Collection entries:
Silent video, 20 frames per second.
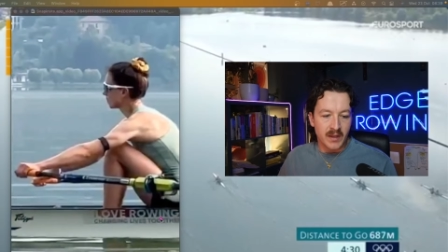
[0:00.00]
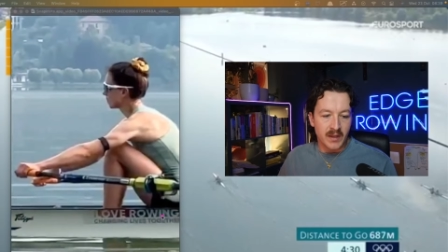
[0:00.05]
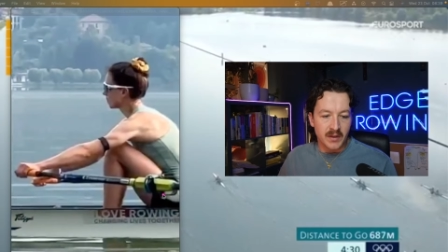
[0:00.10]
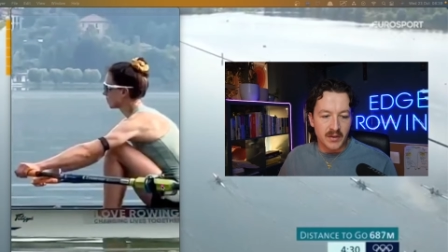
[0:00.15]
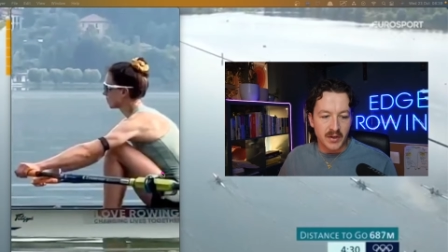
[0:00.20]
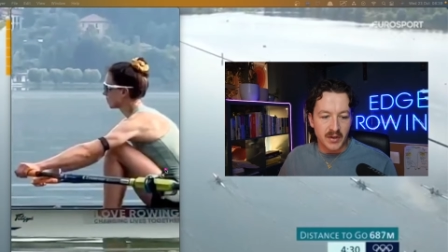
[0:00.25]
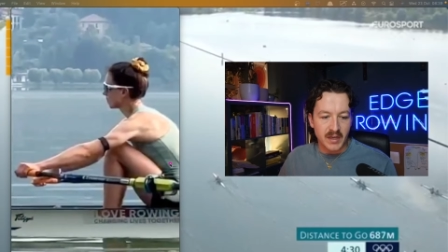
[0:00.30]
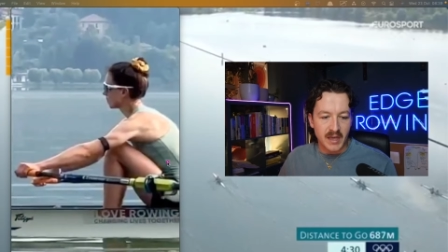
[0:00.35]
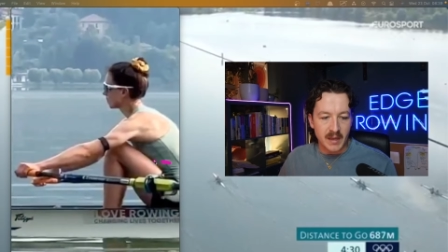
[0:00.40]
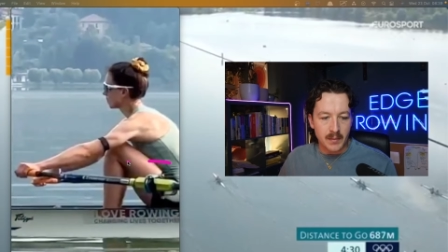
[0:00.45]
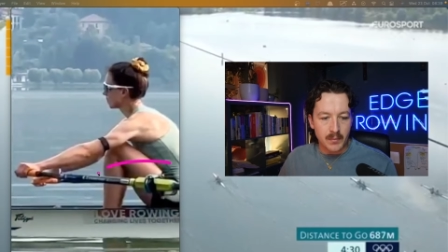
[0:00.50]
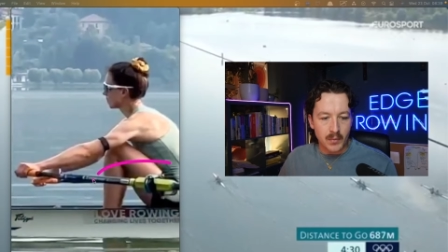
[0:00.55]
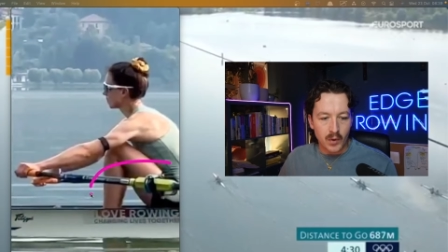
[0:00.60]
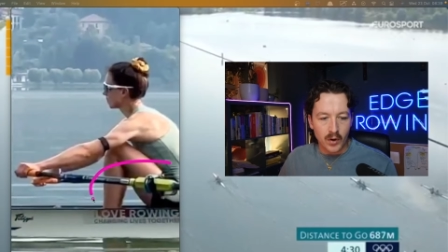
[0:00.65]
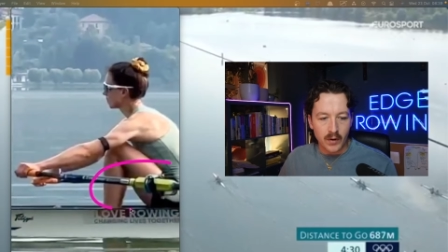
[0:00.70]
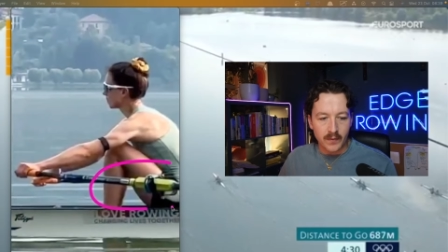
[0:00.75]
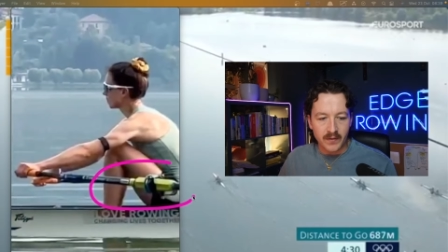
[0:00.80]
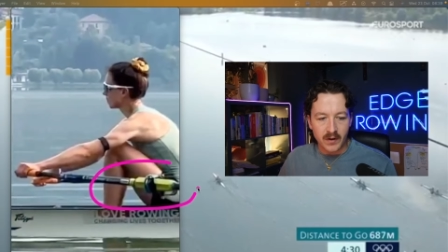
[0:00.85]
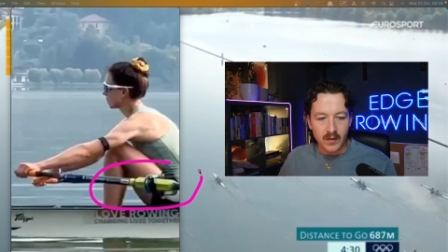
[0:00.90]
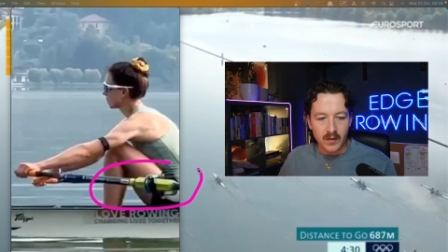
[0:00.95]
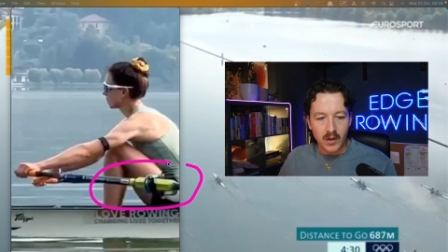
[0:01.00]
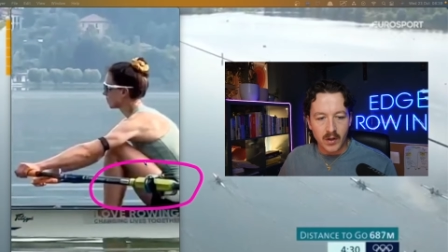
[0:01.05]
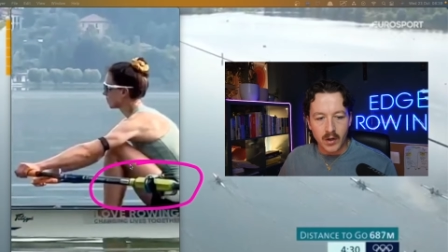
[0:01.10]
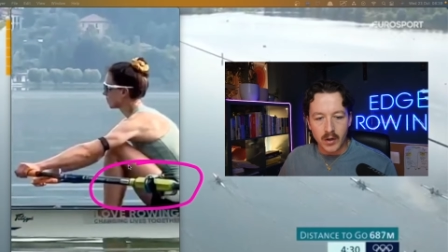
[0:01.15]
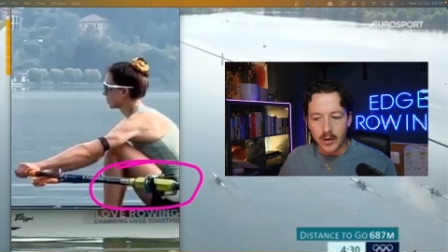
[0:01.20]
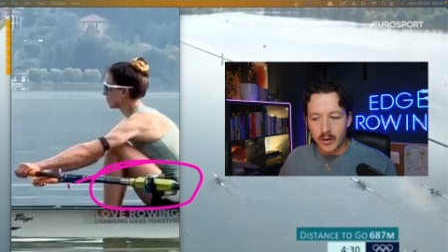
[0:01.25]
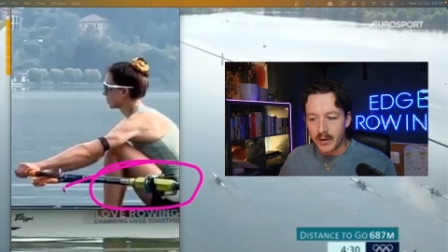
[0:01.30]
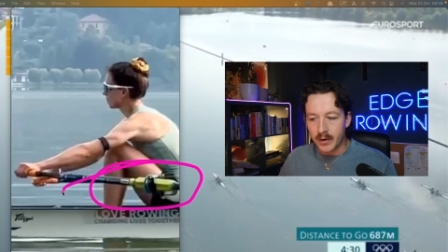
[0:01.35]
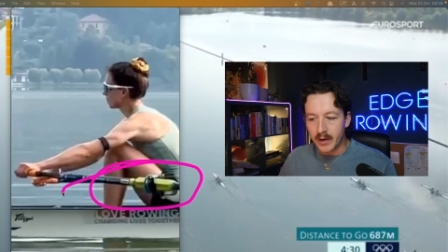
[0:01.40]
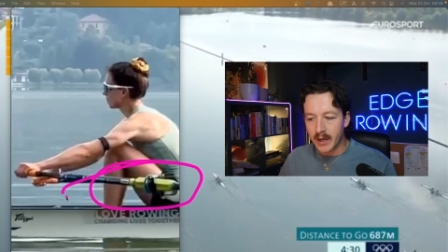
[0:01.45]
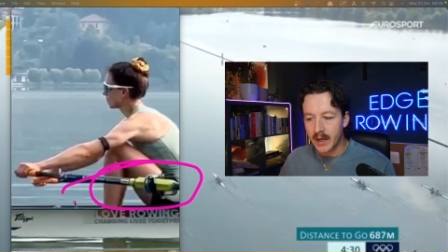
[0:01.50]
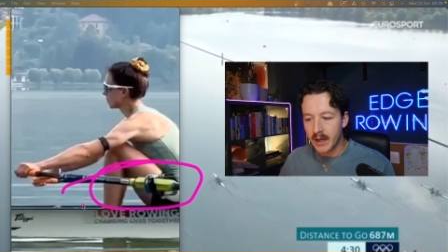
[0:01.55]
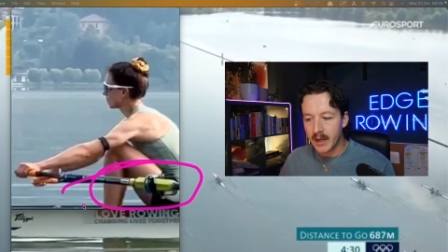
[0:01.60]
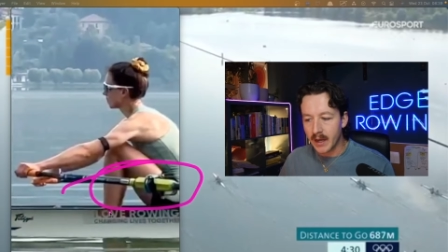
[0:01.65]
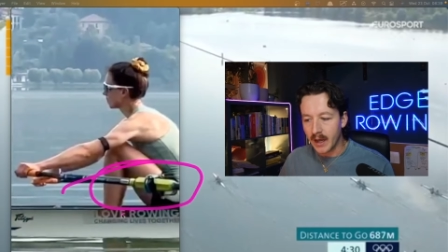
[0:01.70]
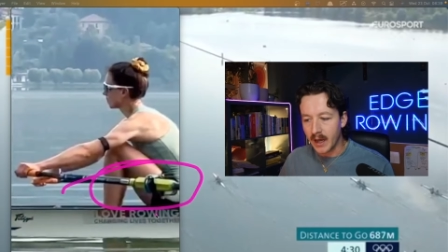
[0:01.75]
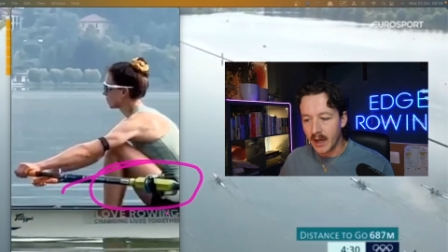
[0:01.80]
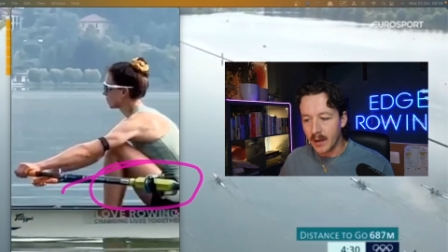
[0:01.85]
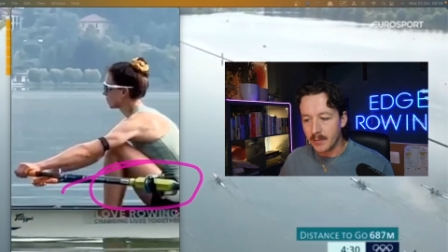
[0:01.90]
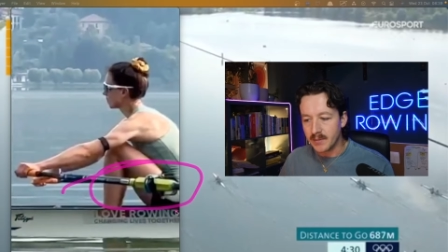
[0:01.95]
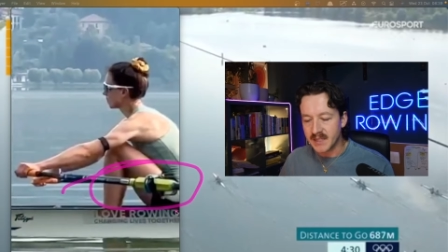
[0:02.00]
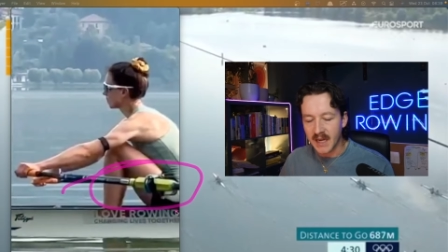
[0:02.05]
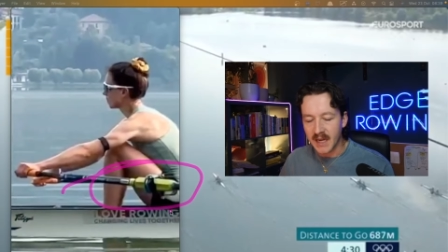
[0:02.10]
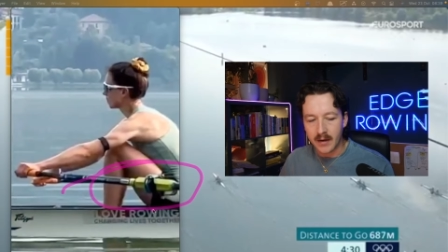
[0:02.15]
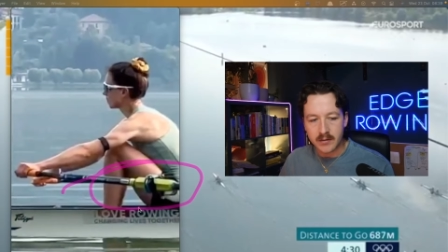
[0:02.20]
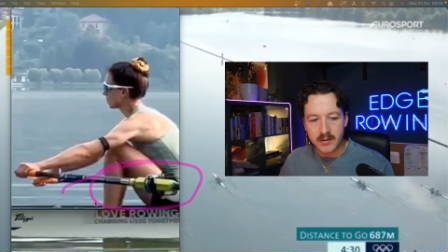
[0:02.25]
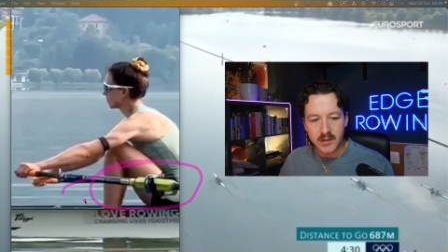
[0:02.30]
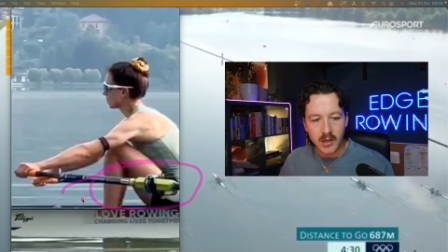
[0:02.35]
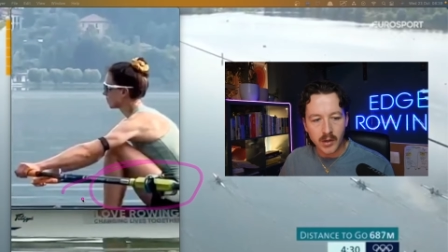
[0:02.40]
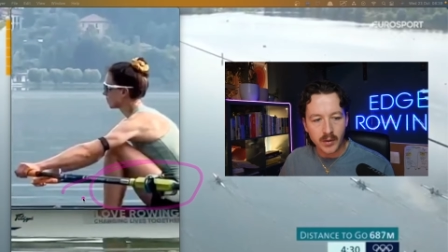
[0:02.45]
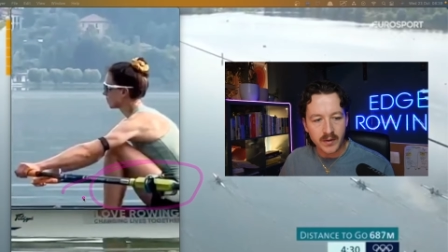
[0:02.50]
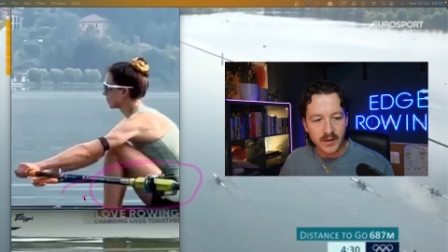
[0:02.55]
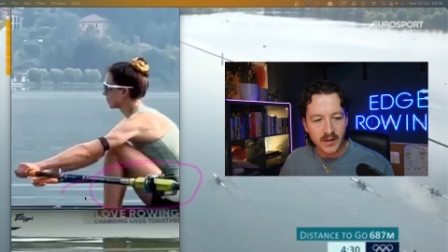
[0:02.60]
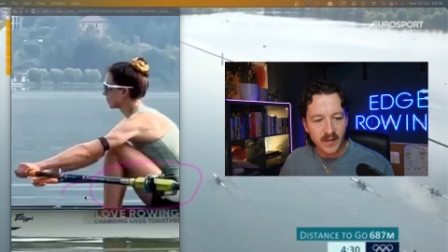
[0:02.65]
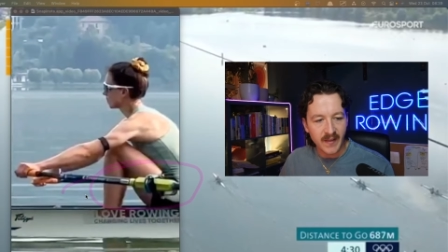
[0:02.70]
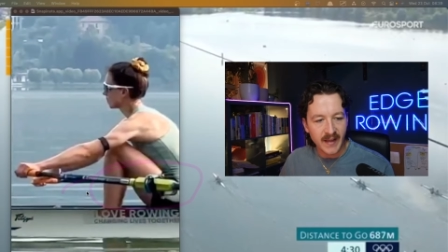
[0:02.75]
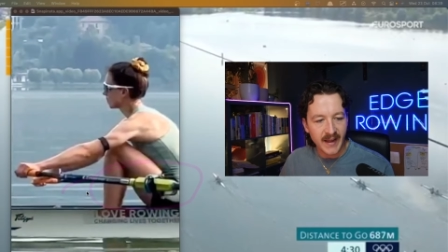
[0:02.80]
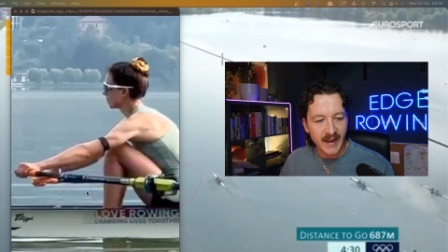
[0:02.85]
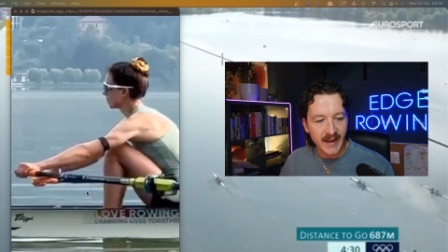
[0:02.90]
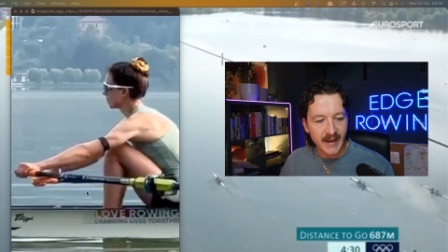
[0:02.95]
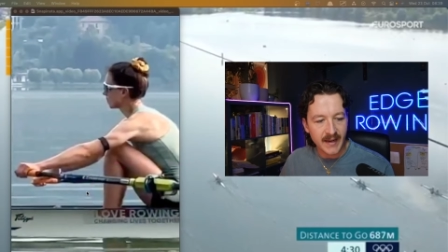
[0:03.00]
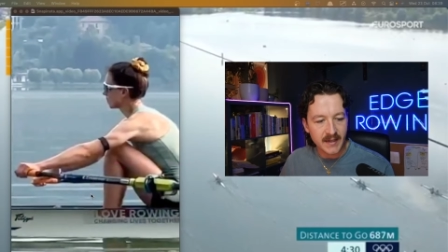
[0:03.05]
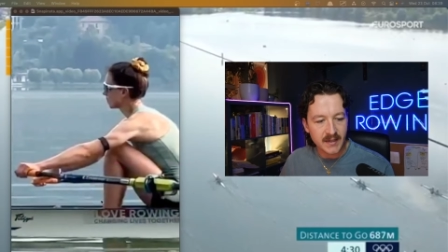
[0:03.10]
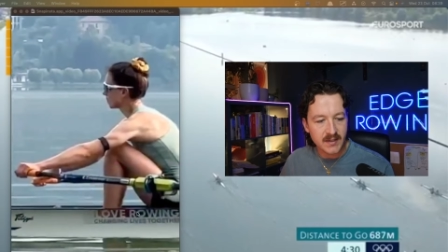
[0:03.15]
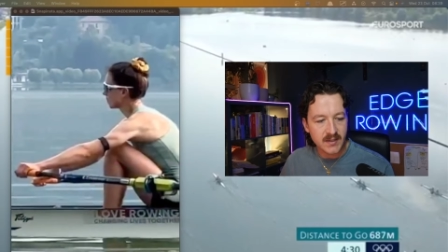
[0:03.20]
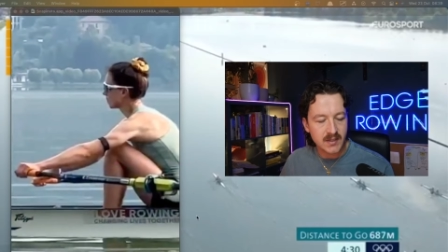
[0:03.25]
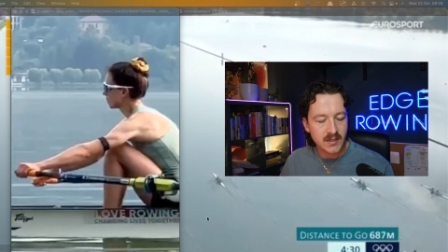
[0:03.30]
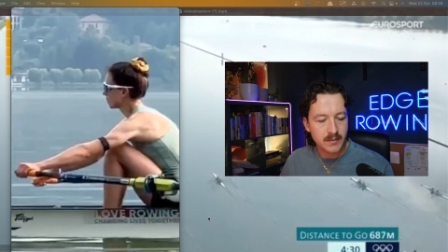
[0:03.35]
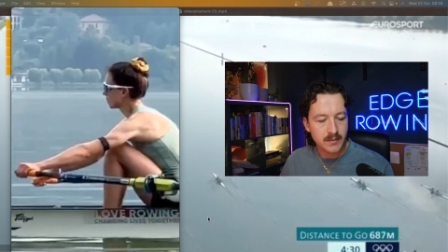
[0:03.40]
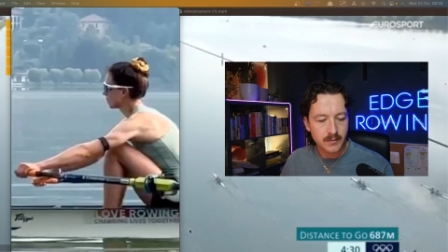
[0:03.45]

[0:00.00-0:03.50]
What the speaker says: You keep more of your load down low in the legs.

What is needed: Your reply is the full set of entries reproduced exactly, with images omitted.

Result:
Silent video, 20 frames per second.
[0:00.00]
[0:00.05]
[0:00.10]
[0:00.15]
[0:00.20]
[0:00.25]
[0:00.30]
[0:00.35]
[0:00.40]
[0:00.45]
[0:00.50]
[0:00.55]
[0:00.60]
[0:00.65]
[0:00.70]
[0:00.75]
[0:00.80]
[0:00.85]
[0:00.90]
[0:00.95]
[0:01.00]
[0:01.05]
[0:01.10]
[0:01.15]
[0:01.20]
[0:01.25]
[0:01.30]
[0:01.35]
[0:01.40]
[0:01.45]
[0:01.50]
[0:01.55]
[0:01.60]
[0:01.65]
[0:01.70]
[0:01.75]
[0:01.80]
[0:01.85]
[0:01.90]
[0:01.95]
[0:02.00]
[0:02.05]
[0:02.10]
[0:02.15]
[0:02.20]
[0:02.25]
[0:02.30]
[0:02.35]
[0:02.40]
[0:02.45]
[0:02.50]
[0:02.55]
[0:02.60]
[0:02.65]
[0:02.70]
[0:02.75]
[0:02.80]
[0:02.85]
[0:02.90]
[0:02.95]
[0:03.00]
[0:03.05]
[0:03.10]
[0:03.15]
[0:03.20]
[0:03.25]
[0:03.30]
[0:03.35]
[0:03.40]
[0:03.45]

[0:00.00-0:03.50]
What the speaker says: You keep more of your load down low in the legs.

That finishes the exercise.